= Gayle J. Fritz =

American paleoethnobotanist

Gayle J. Fritz is an American paleoethnobotanist working out of Washington University in St. Louis. She is a world expert on ancient crops. Fritz runs the Paleoethnobotany Lab at Washington University in St. Louis under the auspices of the Anthropology Department.

==Biography==
Fritz received her M.A at the University of Texas at Austin, 1975. She received her Ph.D. at the University of North Carolina at Chapel Hill in 1986.

Her work focuses on crops other than maize, such as chenopodium and amaranth, and emphasizes the importance of direct radiocarbon dating when establishing the models of early agriculture. She also proposes a diversity of pathways from hunting-gathering to agriculture, highly dependent on regional variations and the intricacies of local cultures, and explores the role of women in early societies, often challenging a "Big Chief" model of hierarchical dominance.
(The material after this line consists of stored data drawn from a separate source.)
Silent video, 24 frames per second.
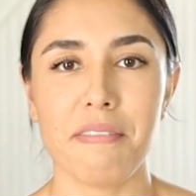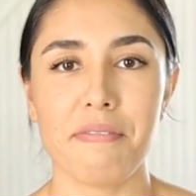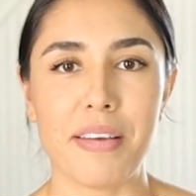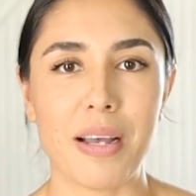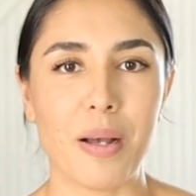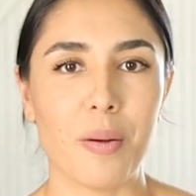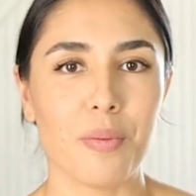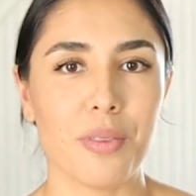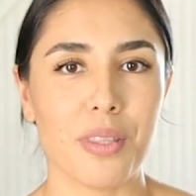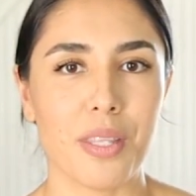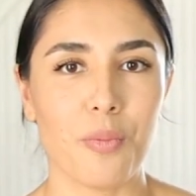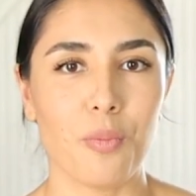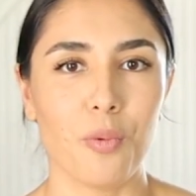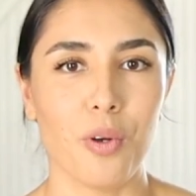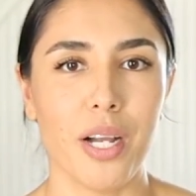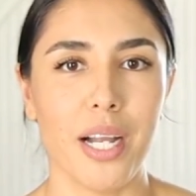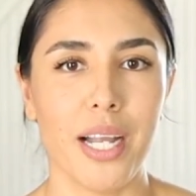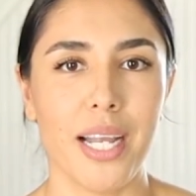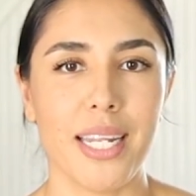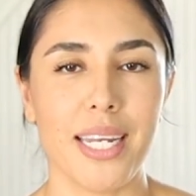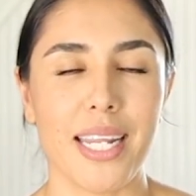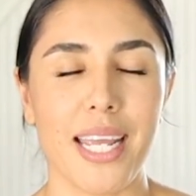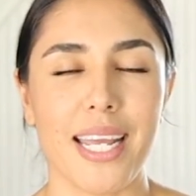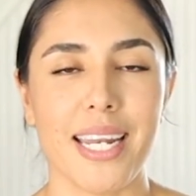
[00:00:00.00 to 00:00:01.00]
found the
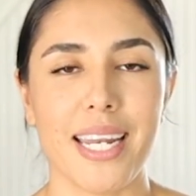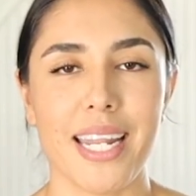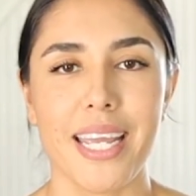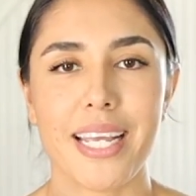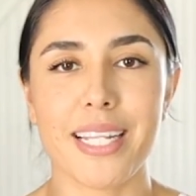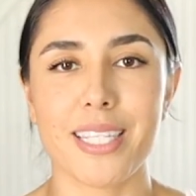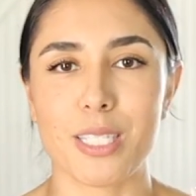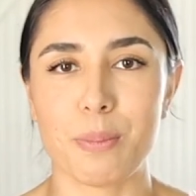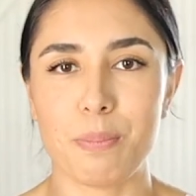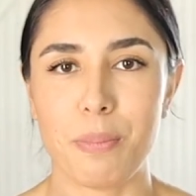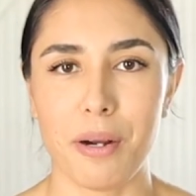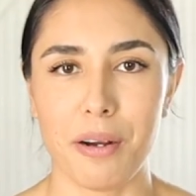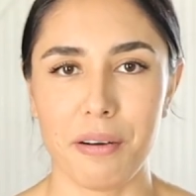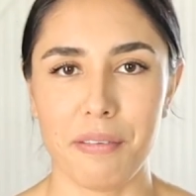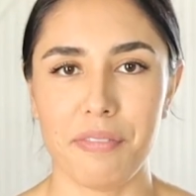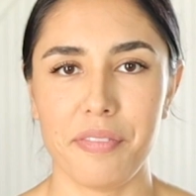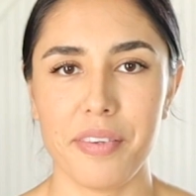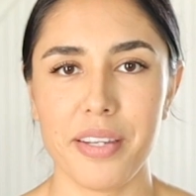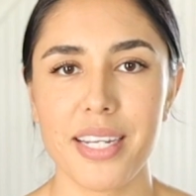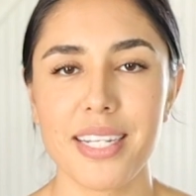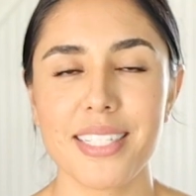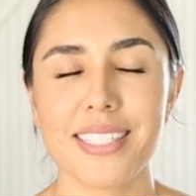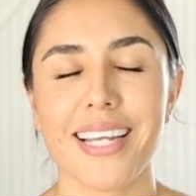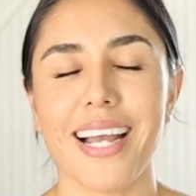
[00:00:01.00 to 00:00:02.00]
one and it's
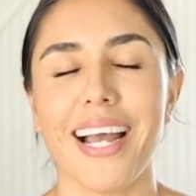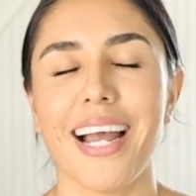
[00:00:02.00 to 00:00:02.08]
perfect.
Her research interests include grain amaranth, chenopod, maygrass, tobacco, and hickory nuts.

==Selected works==
- Browman, D. L., Fritz, G. J., and Watson, P. J.: "Origins of Food-Producing Economies in the Americas." In The Human Past, edited by Christopher Scarre (2005), pp. 306–349. Thames and Hudson, London.
- Fritz, G. J.: "Paleoethnobotanical Methods and Applications." In Handbook of Archaeological Methods, edited by Herbert D. G. Maschner and Christopher Chippindale (2005), pp. 771–832. Altamira Press, Walnut Creek, California.
- Fritz, G. J. and Lopinot, N. H.: "Native Crops at Early Cahokia: Comparing Domestic and Ceremonial Contexts". Illinois Archaeology 14, in press.